JAKARTA - Le ministre des Affaires étrangères américain Marco Rubio a déclaré que le changement de régime en Iran était « bien plus complexe » que les tentatives récentes visant à renverser le président vénézuélien Nicolas Maduro.

« Je me dis que ce sera beaucoup plus complexe que ce que nous décrivons maintenant, car vous parlez d’un régime qui a été au pouvoir pendant si longtemps », a dit Rubio aux parlementaires lors d’une audience du Sénat sur le Venezuela, rapporte ANTARA de Anadolu, jeudi 29 janvier.

« Cela nécessiterait donc beaucoup de réflexion, si cette possibilité se concrétise », a-t-il poursuivi.

Rubio a décrit la présence militaire américaine au Moyen-Orient comme essentiellement défensive, en disant qu'il y avait environ 30 000 à 40 000 soldats américains déployés dans huit ou neuf installations.

Il a dit que les troupes étaient à portée de milliers de drones iraniens de missiles balistiques à courte portée, soulignant la nécessité de « empêcher préemptivement » une attaque potentielle contre les troupes américaines et leurs alliés dans la région.

« Nous devons avoir assez de force et de puissance dans la région, au moins comme base pour survivre à cette possibilité », a-t-il dit.

« Nous avons également des accords de sécurité, des plans de défense israéliens et autres, qui exigent une posture de force dans la région pour survivre à cela », a-t-il dit.
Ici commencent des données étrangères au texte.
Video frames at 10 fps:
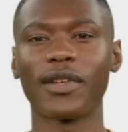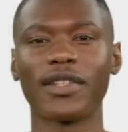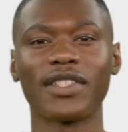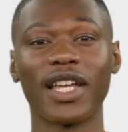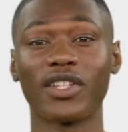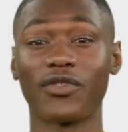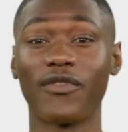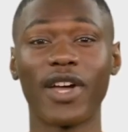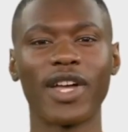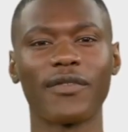Section
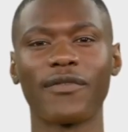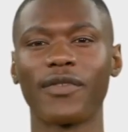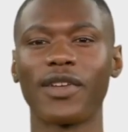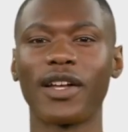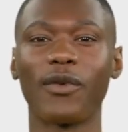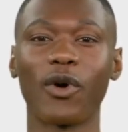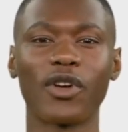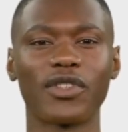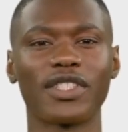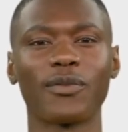5.
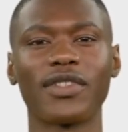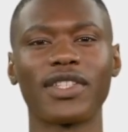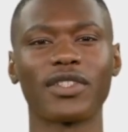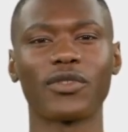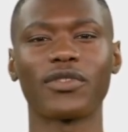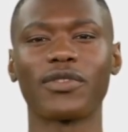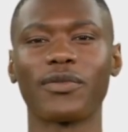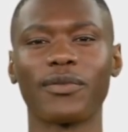Emergency Procedures.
Rubio a également déclaré que le régime iranien était « probablement plus faible » qu'auparavant, accusant Téhéran d'avoir échoué à répondre aux « plaintes principales » des manifestants, qui, selon lui, étaient « leur économie en train de s'effondrer ».

Il a ajouté que des manifestations se reproduiraient à l'avenir à moins que le gouvernement iranien ne soit prêt à changer ou à se retirer.

La déclaration de Rubio a suivi la déclaration du président américain Donald Trump selon laquelle « une grande flotte » se dirigeait vers l’Iran, et il a exprimé l’espoir que Téhéran « se rendrait à la table des négociations » pour négocier avec Washington.

L'Iran est secoué par une vague de protestations depuis le 28 décembre dans le Grand Bazar de Téhéran, en raison de la forte dépréciation du rial iranien et de la détérioration de la conjoncture économique. Les manifestations se sont ensuite étendues à plusieurs villes.

Les responsables ont accusé les États-Unis et Israël d'appuyer des « rebelles armés » pour créer un prétexte à une intervention étrangère et ont prévenu que toute attaque américaine déclencherait une réponse « rapide et globale ».